Mon thérapeute m'a aidé à comprendre que cela est dû au fait que le traumatisme n'affecte pas seulement l'esprit, mais aussi le corps. Le traumatisme s'enregistre dans le corps et la mémoire musculaire se met en marche pour « vous protéger » de ce qu'elle perçoit comme une répétition de l'expérience traumatisante.
Pleine conscience Peut être votre meilleure arme pour contrer ces manifestations physiques du traumatisme d'abus sexuel. (Si l'évocation de la pleine conscience vous fait rire, je vous comprends. J'étais parmi les sceptiques il n'y a pas si longtemps.
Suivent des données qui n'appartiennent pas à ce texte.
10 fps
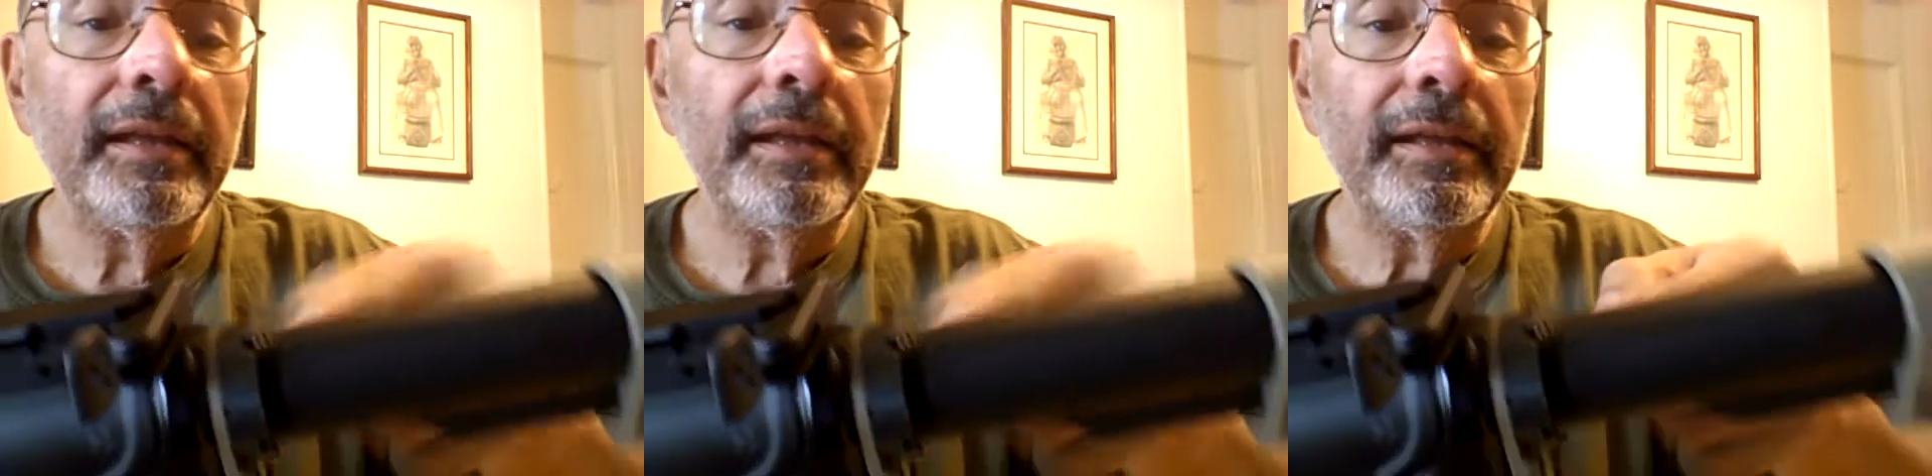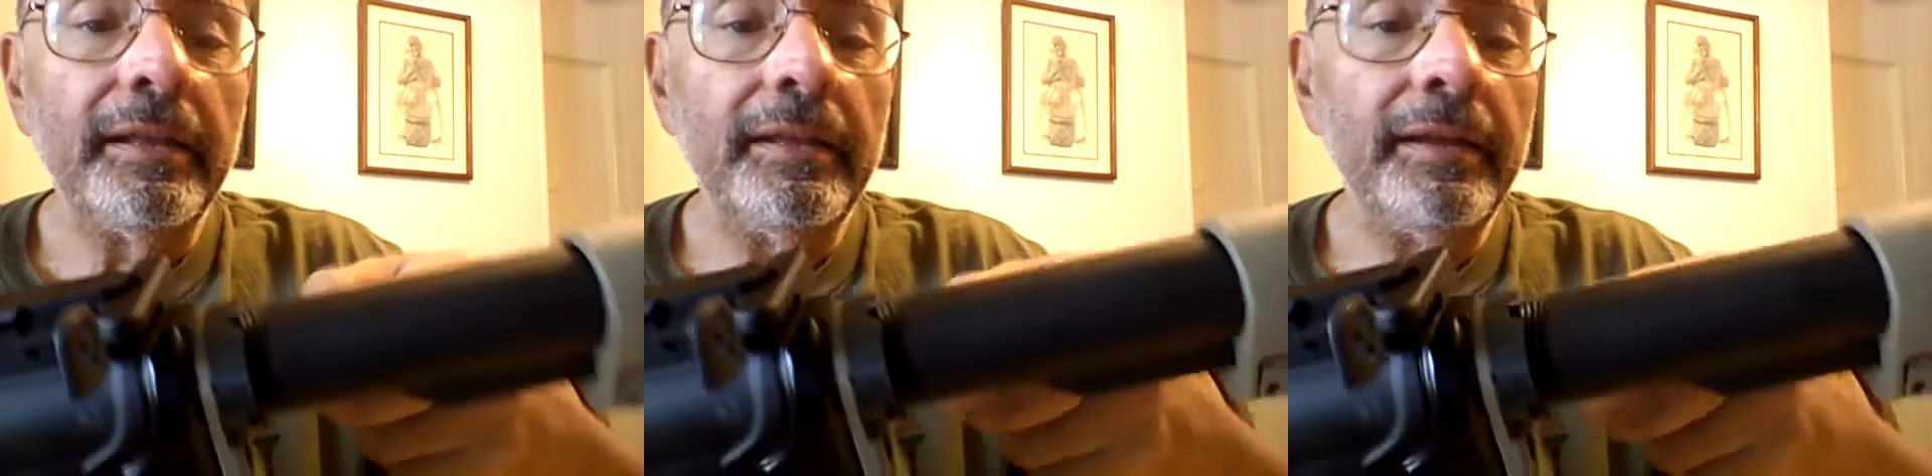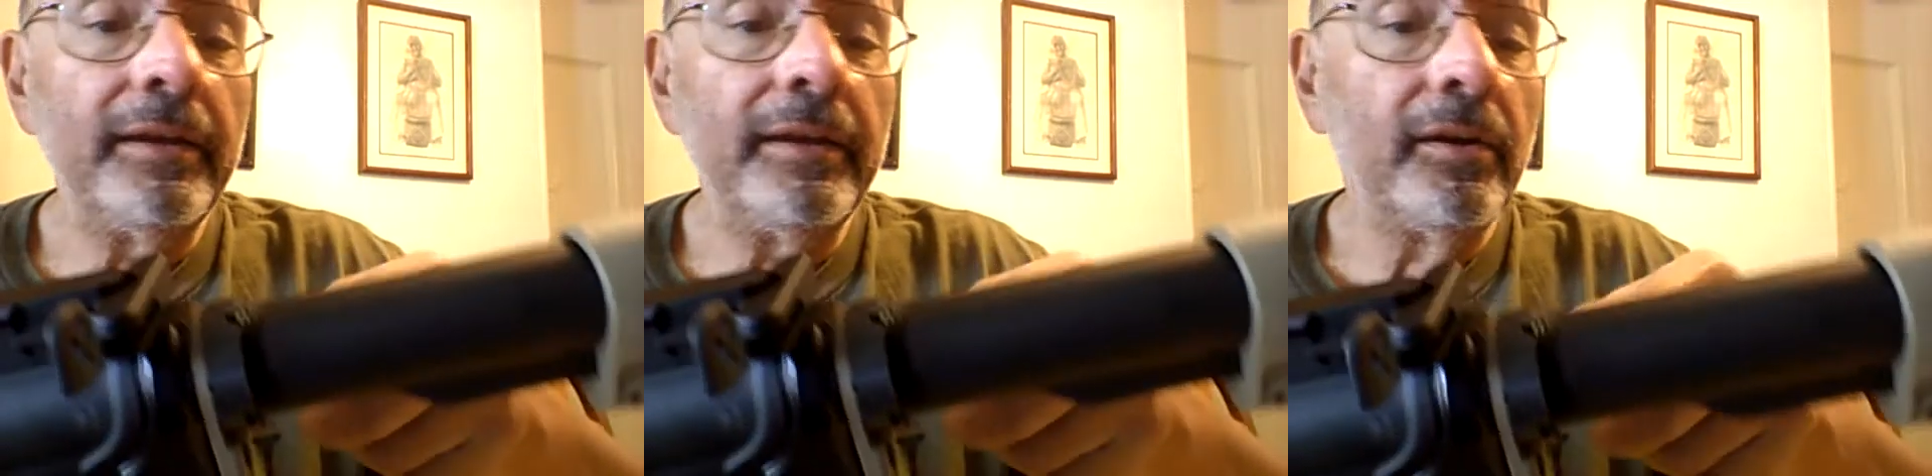and
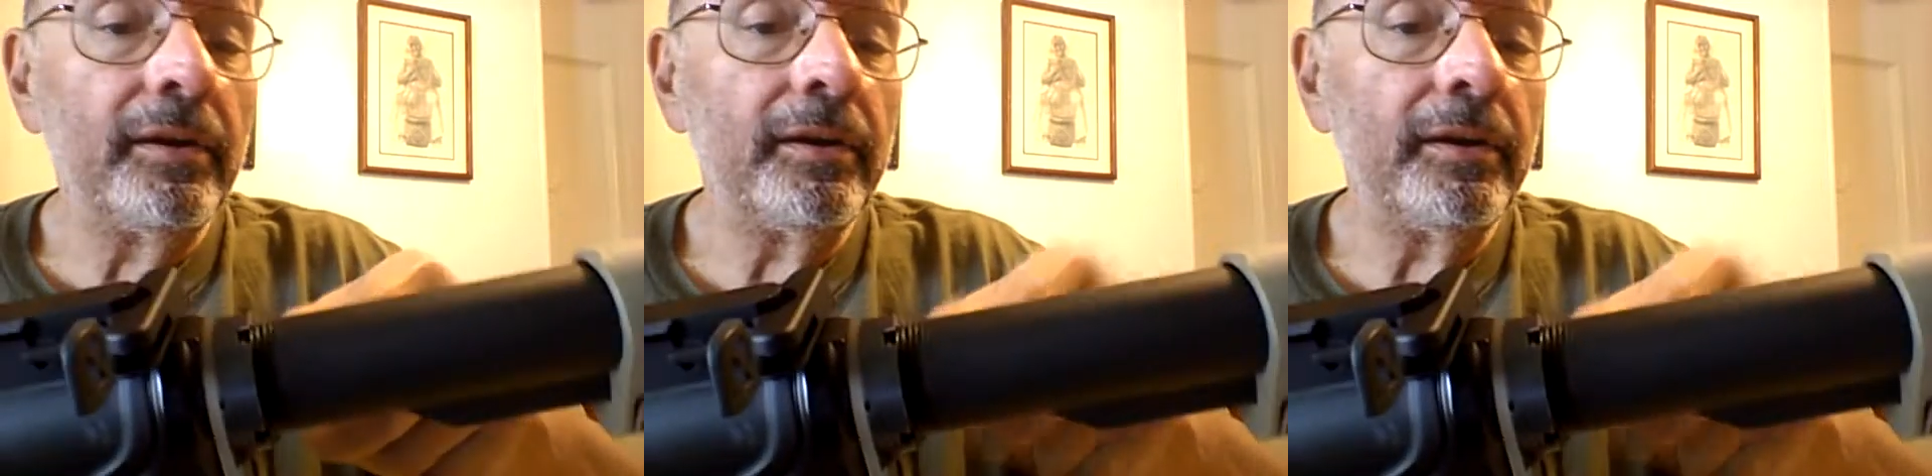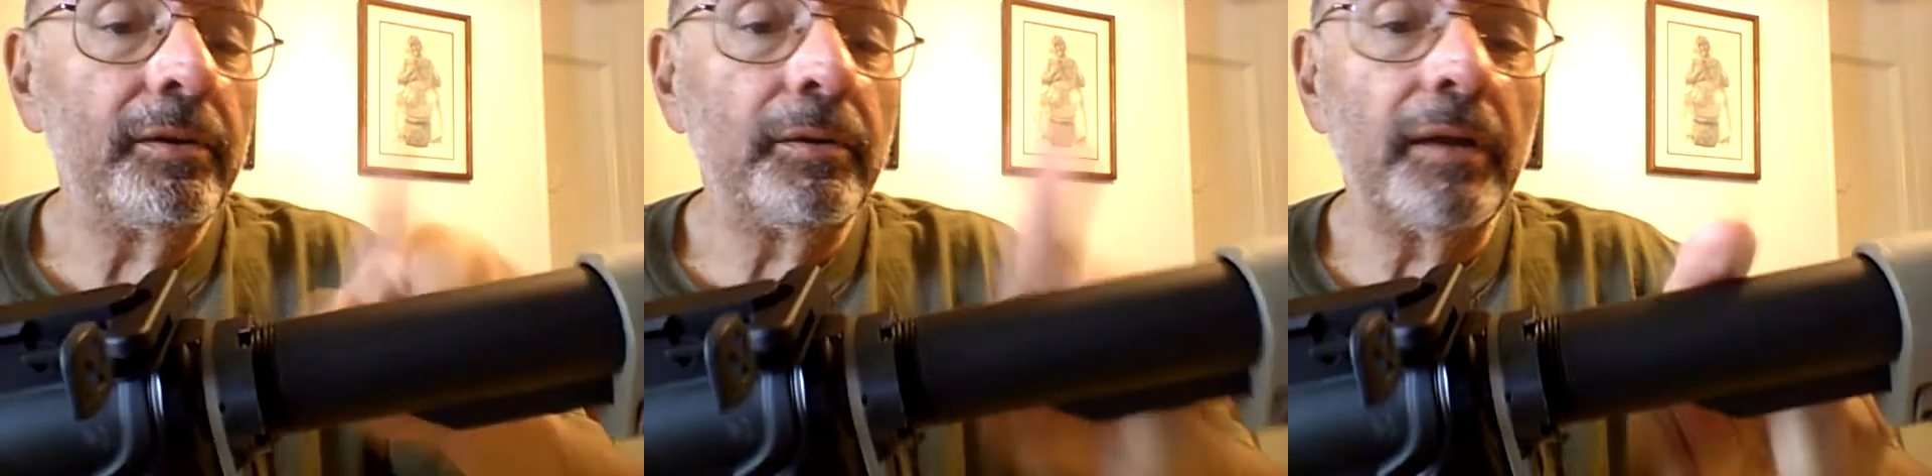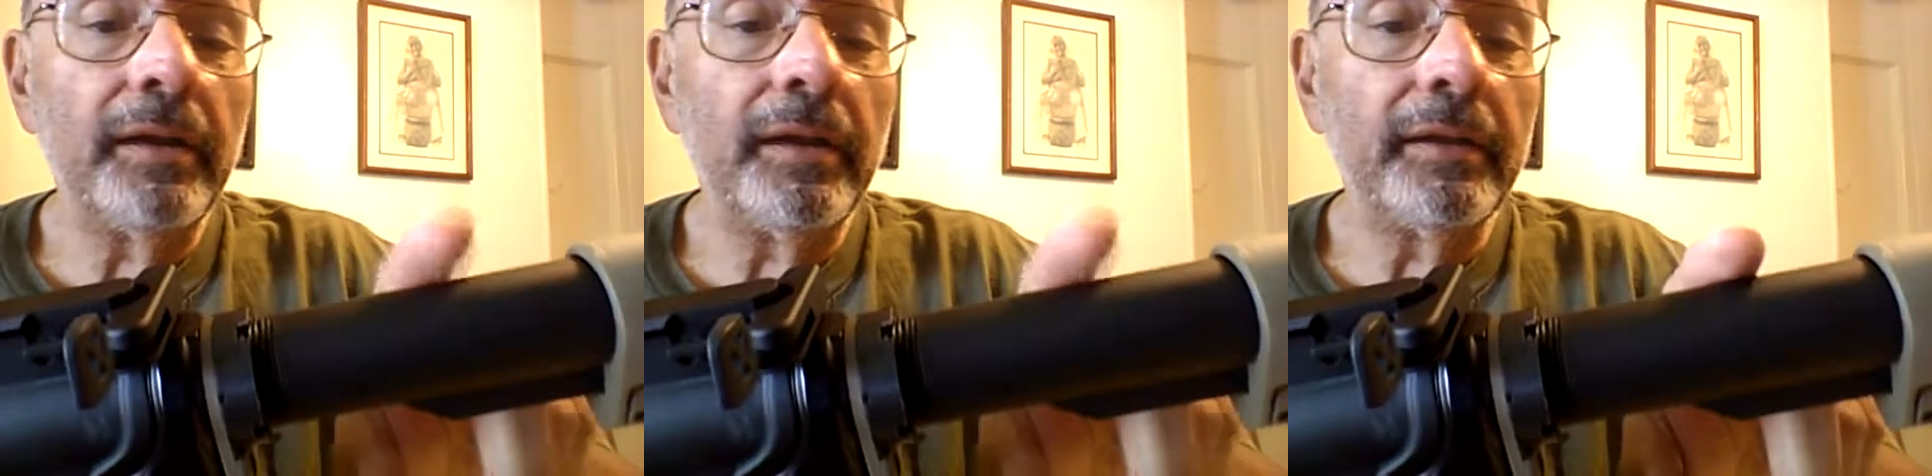they are
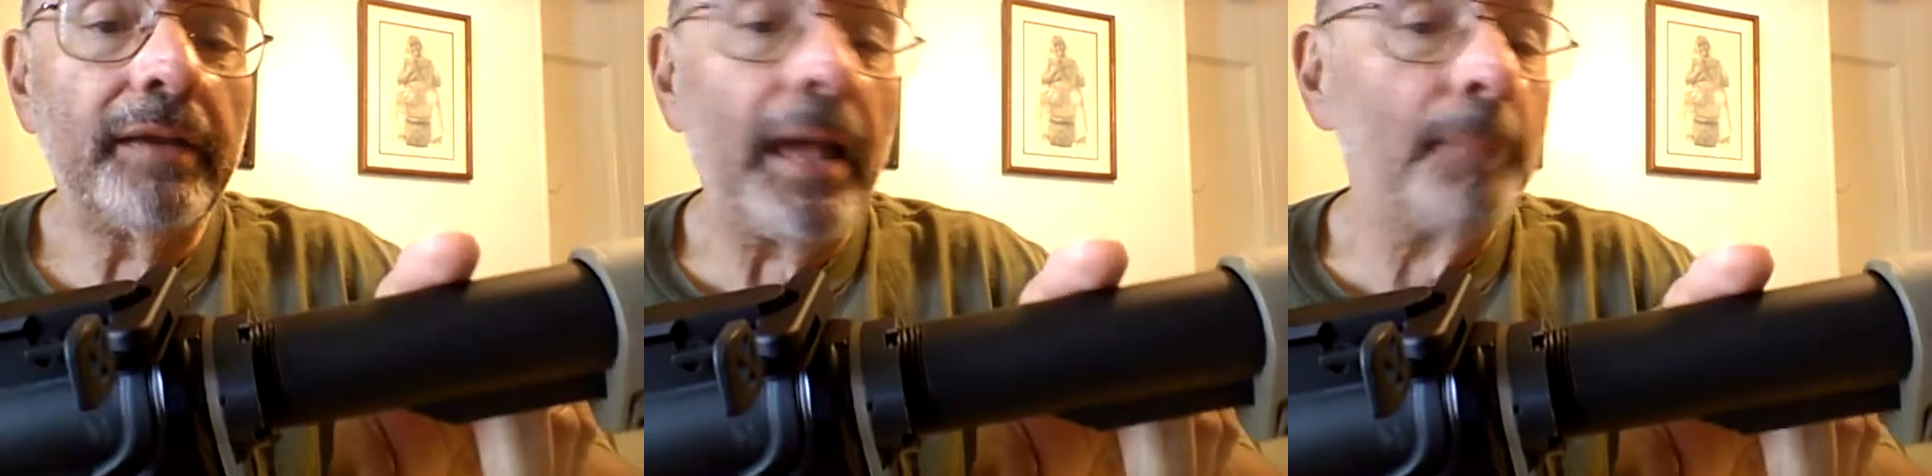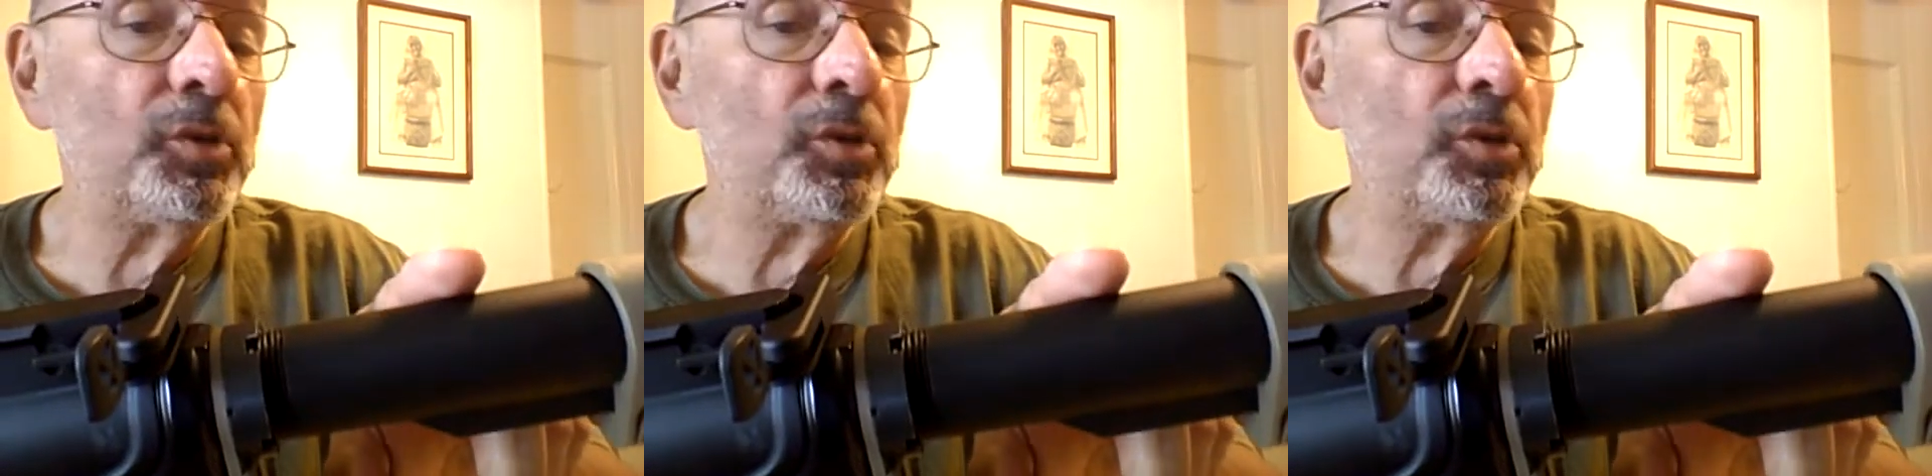captured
Mais rester ouvert à de nouvelles expériences et changer d'avis, c'est ça, grandir et évoluer.)
L'abus sexuel est une expérience traumatisante qui vous transforme instantanément de multiples façons et continue de vous transformer encore et encore. Mais il est possible de prendre les rênes de ce changement et de l'orienter dans la direction que vous souhaitez. Avec un accompagnement adapté, vous pouvez surmonter les problèmes d'intimité engendrés par le traumatisme de l'abus sexuel.